→ Assigned task: Drop the pictures and repeat exactly from the "[14:22.70-14:23.20]" line down to the last line of the entries below.

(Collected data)
━━━━━━━━━━━━━━━━━━━━
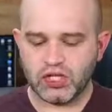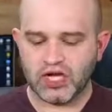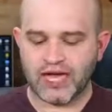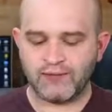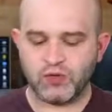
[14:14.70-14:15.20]

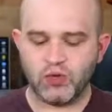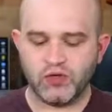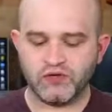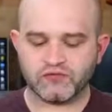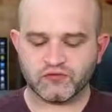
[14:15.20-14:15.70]
I'm
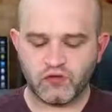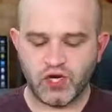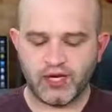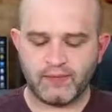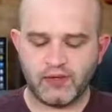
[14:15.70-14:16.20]
going
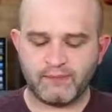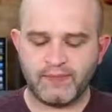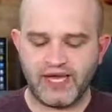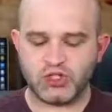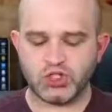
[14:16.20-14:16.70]
from
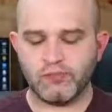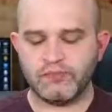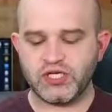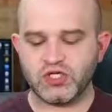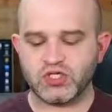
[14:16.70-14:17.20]
Banjo
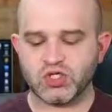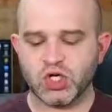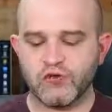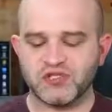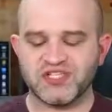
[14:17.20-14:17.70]
Beach
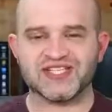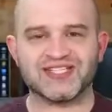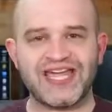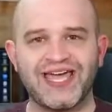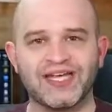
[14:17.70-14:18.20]
over to
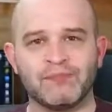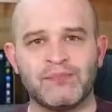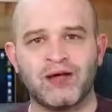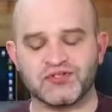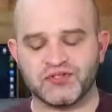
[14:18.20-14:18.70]
Stag
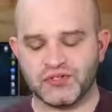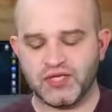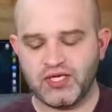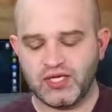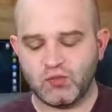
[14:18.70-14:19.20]
Mountain,
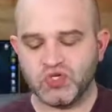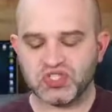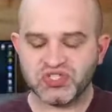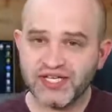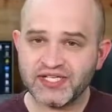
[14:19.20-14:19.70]
which
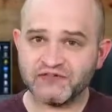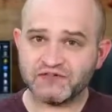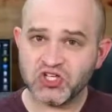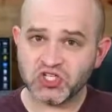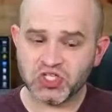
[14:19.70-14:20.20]
needs a
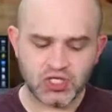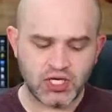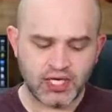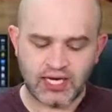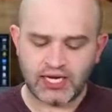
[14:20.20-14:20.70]
fishing
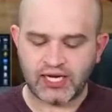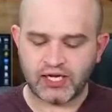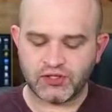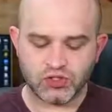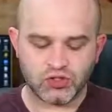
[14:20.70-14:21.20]

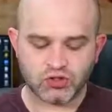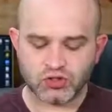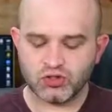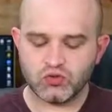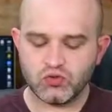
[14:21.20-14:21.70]
and
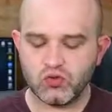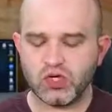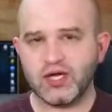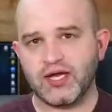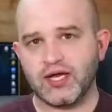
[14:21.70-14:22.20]
2
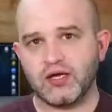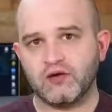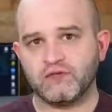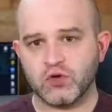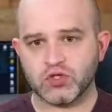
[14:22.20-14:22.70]

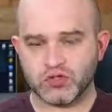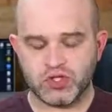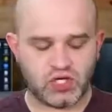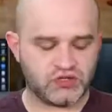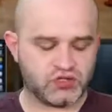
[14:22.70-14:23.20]
forestry
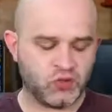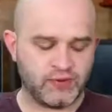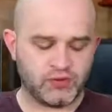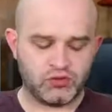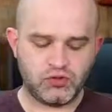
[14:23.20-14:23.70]
cards. So what I'm
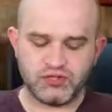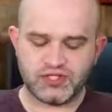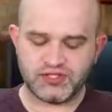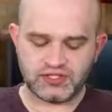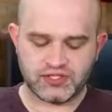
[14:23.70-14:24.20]
going to do
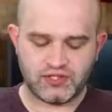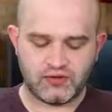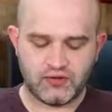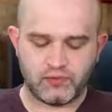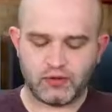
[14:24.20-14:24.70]
is,
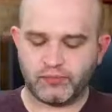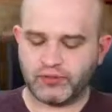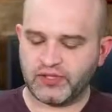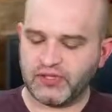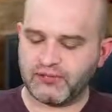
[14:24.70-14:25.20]
I'm going to
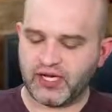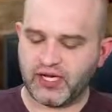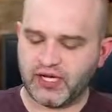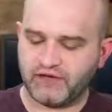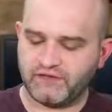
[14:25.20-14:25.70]
play
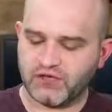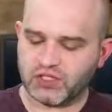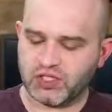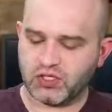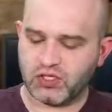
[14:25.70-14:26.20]
my
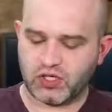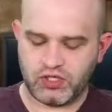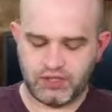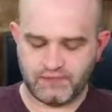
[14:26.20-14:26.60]
fishing card,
━━━━━━━━━━━━━━━━━━━━
→ Response to the task:
[14:22.70-14:23.20]
forestry
[14:23.20-14:23.70]
cards. So what I'm
[14:23.70-14:24.20]
going to do
[14:24.20-14:24.70]
is,
[14:24.70-14:25.20]
I'm going to
[14:25.20-14:25.70]
play
[14:25.70-14:26.20]
my
[14:26.20-14:26.60]
fishing card,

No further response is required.